__Saved entries__.

= Beginning of Section =

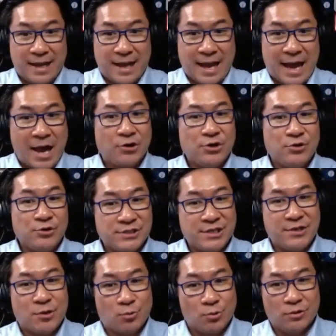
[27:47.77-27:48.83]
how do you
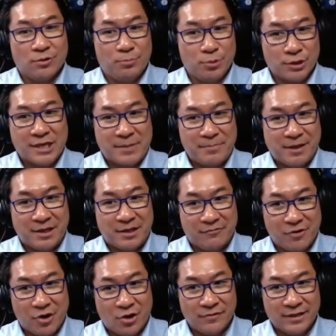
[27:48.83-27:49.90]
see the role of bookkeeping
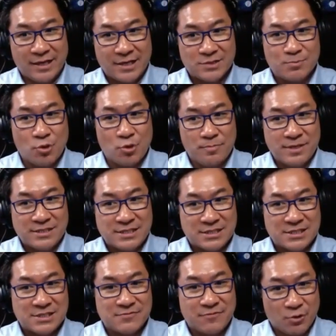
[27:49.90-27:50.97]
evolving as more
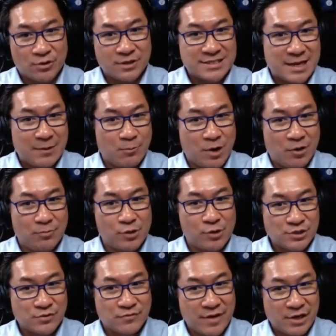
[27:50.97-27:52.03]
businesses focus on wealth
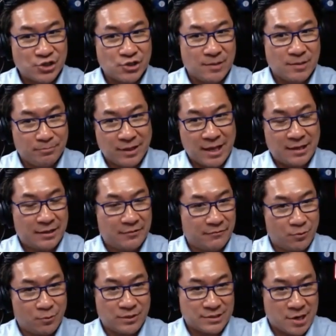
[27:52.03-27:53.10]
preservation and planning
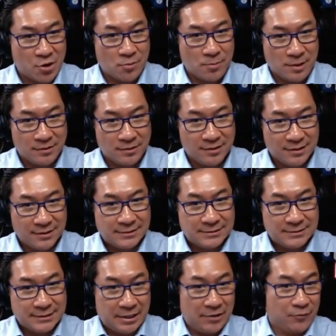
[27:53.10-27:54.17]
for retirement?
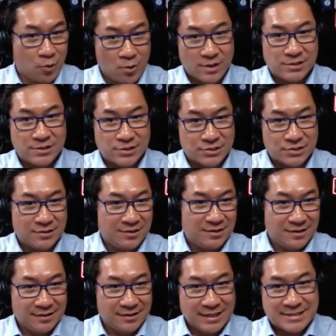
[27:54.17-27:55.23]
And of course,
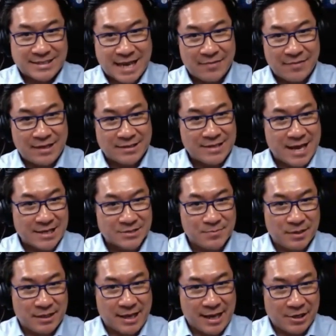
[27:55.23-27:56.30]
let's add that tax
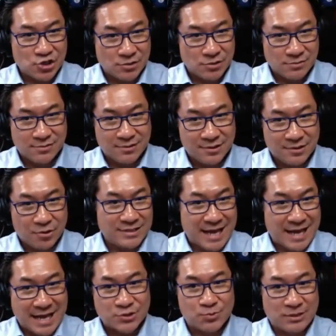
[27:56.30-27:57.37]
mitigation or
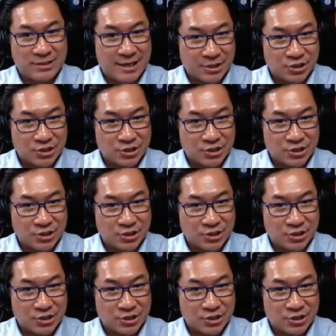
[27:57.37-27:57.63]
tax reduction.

= End of Section =

__Exercise brief__.
Exact copy, pictures omitted: every line from the one holding "[27:53.10-27:54.17]" through the last line of the data above, and nothing else.

__Solution__.
[27:53.10-27:54.17]
for retirement?
[27:54.17-27:55.23]
And of course,
[27:55.23-27:56.30]
let's add that tax
[27:56.30-27:57.37]
mitigation or
[27:57.37-27:57.63]
tax reduction.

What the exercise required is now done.